Saved data entries:
----
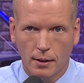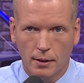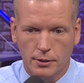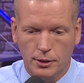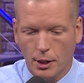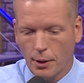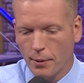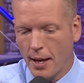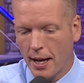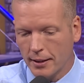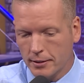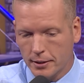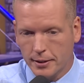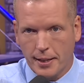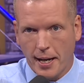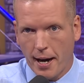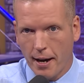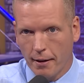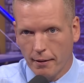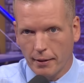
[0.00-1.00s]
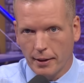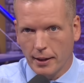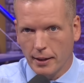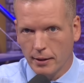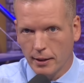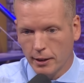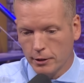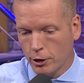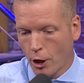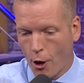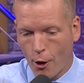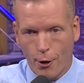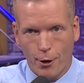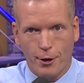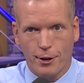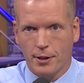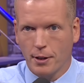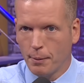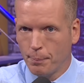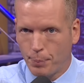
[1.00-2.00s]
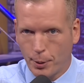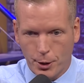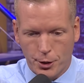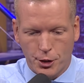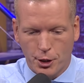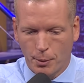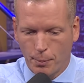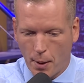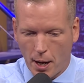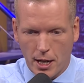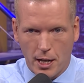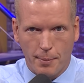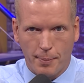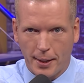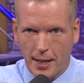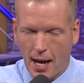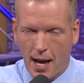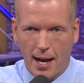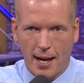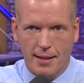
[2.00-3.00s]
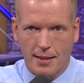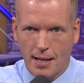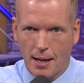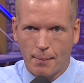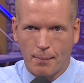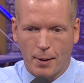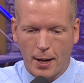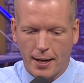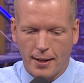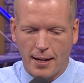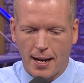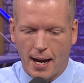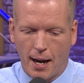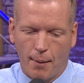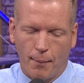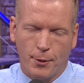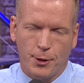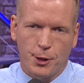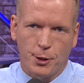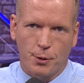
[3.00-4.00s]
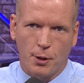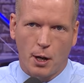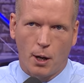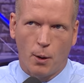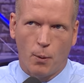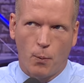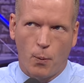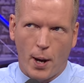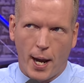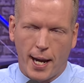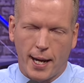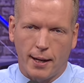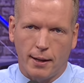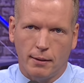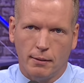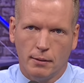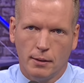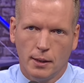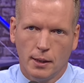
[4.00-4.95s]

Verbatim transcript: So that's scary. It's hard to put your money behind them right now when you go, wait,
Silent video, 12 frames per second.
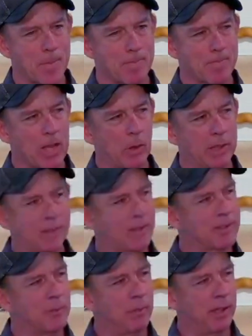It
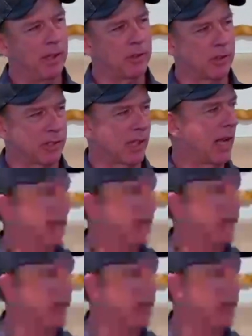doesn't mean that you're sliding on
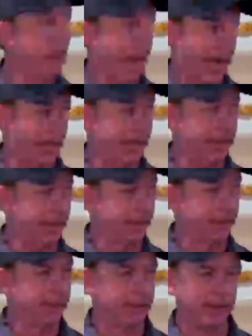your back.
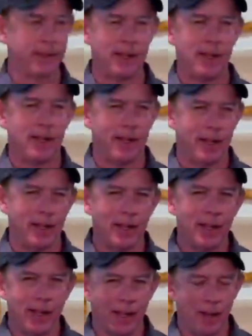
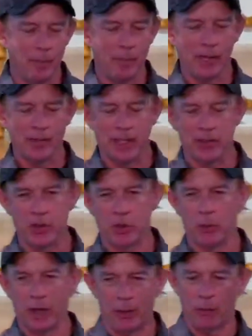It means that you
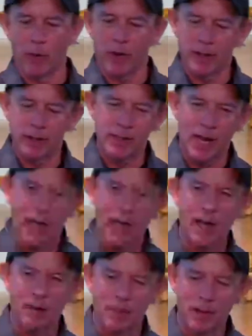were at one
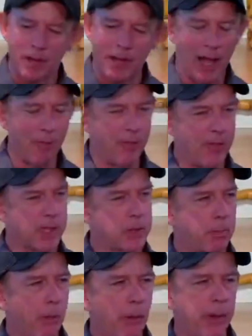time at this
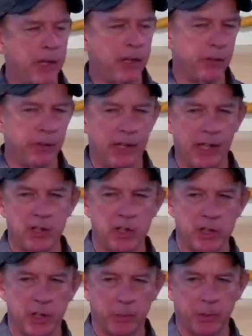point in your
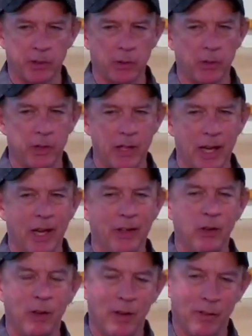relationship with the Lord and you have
----
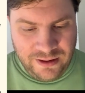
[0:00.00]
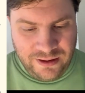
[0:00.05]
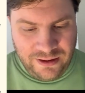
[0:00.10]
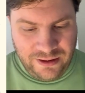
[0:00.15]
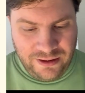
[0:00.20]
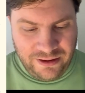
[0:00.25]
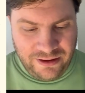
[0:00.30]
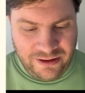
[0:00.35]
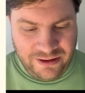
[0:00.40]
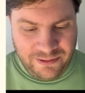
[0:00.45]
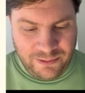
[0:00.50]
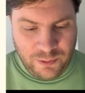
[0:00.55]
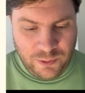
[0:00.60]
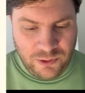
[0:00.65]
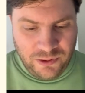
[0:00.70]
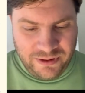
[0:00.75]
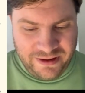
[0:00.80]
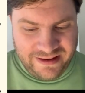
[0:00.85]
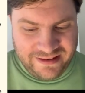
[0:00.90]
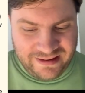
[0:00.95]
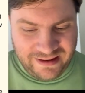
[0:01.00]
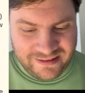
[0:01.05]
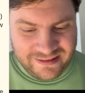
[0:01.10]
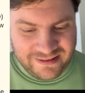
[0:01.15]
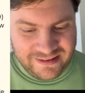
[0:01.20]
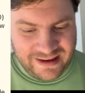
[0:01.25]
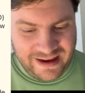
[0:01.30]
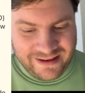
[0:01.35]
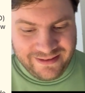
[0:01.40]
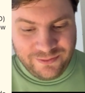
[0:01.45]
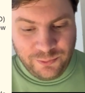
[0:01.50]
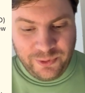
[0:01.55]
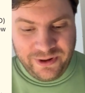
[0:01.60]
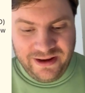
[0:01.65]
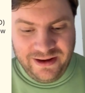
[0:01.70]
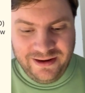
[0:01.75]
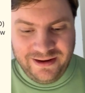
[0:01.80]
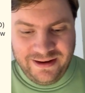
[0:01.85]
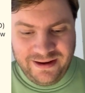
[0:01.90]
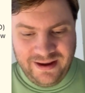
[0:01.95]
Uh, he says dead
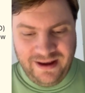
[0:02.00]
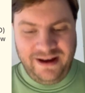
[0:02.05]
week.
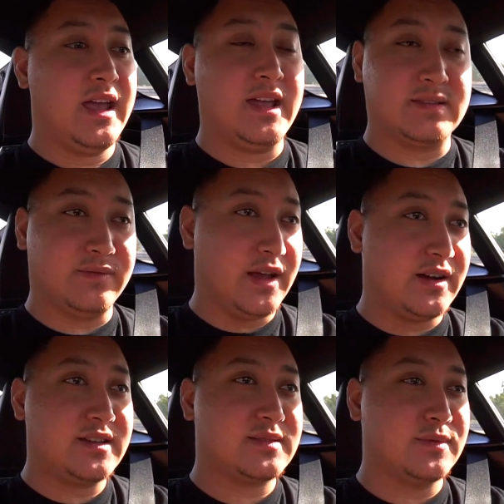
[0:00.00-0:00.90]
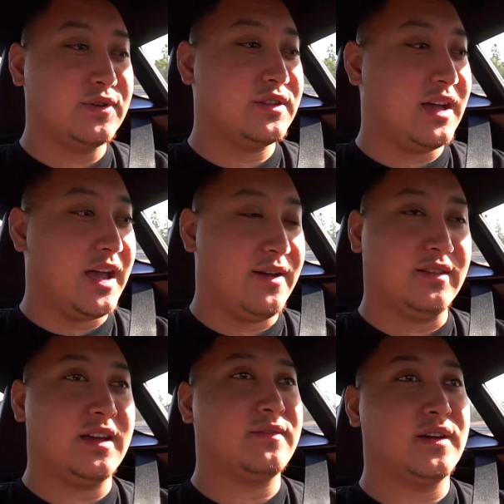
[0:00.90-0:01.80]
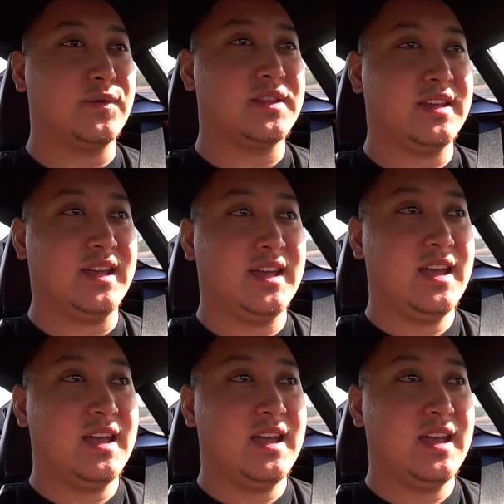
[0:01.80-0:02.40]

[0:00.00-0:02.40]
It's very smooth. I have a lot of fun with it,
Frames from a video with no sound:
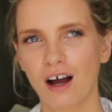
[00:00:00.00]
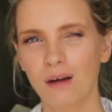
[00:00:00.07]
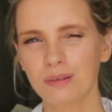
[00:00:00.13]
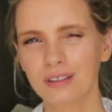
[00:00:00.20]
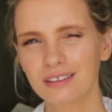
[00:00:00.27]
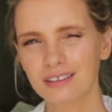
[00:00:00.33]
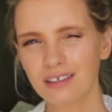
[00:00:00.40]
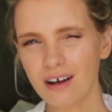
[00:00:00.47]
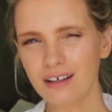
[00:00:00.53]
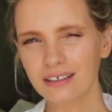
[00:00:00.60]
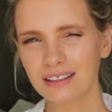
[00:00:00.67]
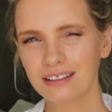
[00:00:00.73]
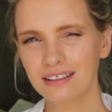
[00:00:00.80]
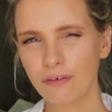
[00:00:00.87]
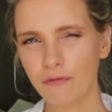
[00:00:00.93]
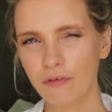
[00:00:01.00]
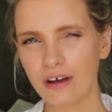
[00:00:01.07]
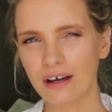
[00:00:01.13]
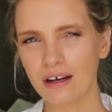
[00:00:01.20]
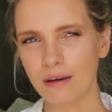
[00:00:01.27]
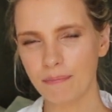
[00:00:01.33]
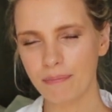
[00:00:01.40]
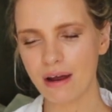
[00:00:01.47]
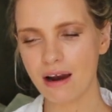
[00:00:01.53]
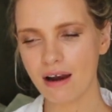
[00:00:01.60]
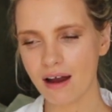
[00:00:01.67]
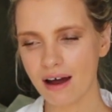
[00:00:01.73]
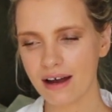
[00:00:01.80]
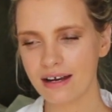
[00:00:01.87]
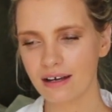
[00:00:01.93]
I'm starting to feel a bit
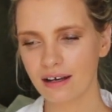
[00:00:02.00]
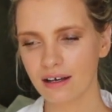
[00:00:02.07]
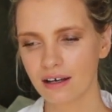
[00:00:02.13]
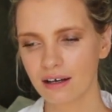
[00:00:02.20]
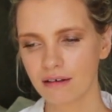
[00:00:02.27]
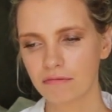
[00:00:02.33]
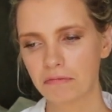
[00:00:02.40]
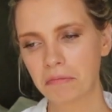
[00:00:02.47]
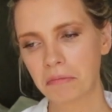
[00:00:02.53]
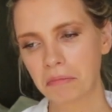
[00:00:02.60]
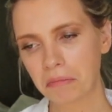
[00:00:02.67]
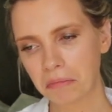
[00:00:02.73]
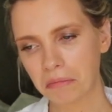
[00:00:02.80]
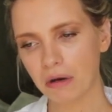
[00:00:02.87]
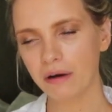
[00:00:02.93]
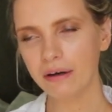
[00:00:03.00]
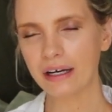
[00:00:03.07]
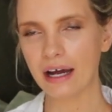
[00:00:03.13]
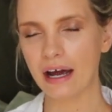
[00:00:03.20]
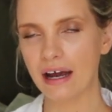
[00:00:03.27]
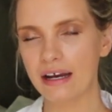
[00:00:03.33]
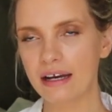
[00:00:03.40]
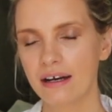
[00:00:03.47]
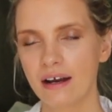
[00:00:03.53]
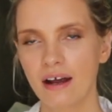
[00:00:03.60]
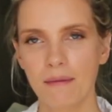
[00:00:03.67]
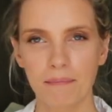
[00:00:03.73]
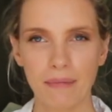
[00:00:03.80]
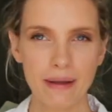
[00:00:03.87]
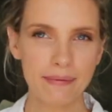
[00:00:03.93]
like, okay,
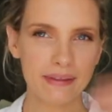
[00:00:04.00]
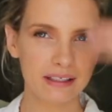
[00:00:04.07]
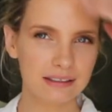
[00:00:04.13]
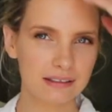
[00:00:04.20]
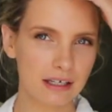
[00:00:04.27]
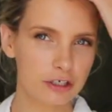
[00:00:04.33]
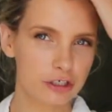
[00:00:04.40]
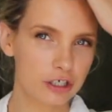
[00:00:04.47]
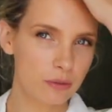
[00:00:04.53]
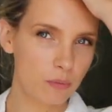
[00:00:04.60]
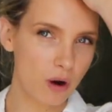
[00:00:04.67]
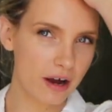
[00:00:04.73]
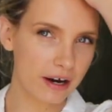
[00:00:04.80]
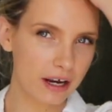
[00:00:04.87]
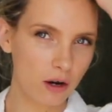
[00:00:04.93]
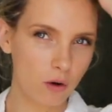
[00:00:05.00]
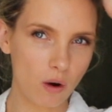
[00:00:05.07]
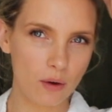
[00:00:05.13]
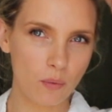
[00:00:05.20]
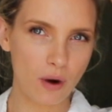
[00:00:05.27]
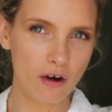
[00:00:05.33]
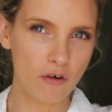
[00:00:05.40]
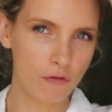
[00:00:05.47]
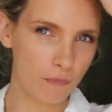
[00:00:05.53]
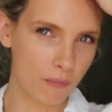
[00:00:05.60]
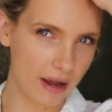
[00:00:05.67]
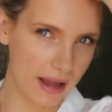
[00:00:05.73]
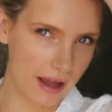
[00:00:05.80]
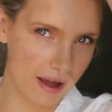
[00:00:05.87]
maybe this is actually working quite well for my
----
### What the exercise asks
Look above for the line with "[00:00:00.13]"; quote it and every line after it, stopping after the line with "[00:00:01.73]", exactly, with nothing added and without pictures.

### Finished exercise
[00:00:00.13]
[00:00:00.20]
[00:00:00.27]
[00:00:00.33]
[00:00:00.40]
[00:00:00.47]
[00:00:00.53]
[00:00:00.60]
[00:00:00.67]
[00:00:00.73]
[00:00:00.80]
[00:00:00.87]
[00:00:00.93]
[00:00:01.00]
[00:00:01.07]
[00:00:01.13]
[00:00:01.20]
[00:00:01.27]
[00:00:01.33]
[00:00:01.40]
[00:00:01.47]
[00:00:01.53]
[00:00:01.60]
[00:00:01.67]
[00:00:01.73]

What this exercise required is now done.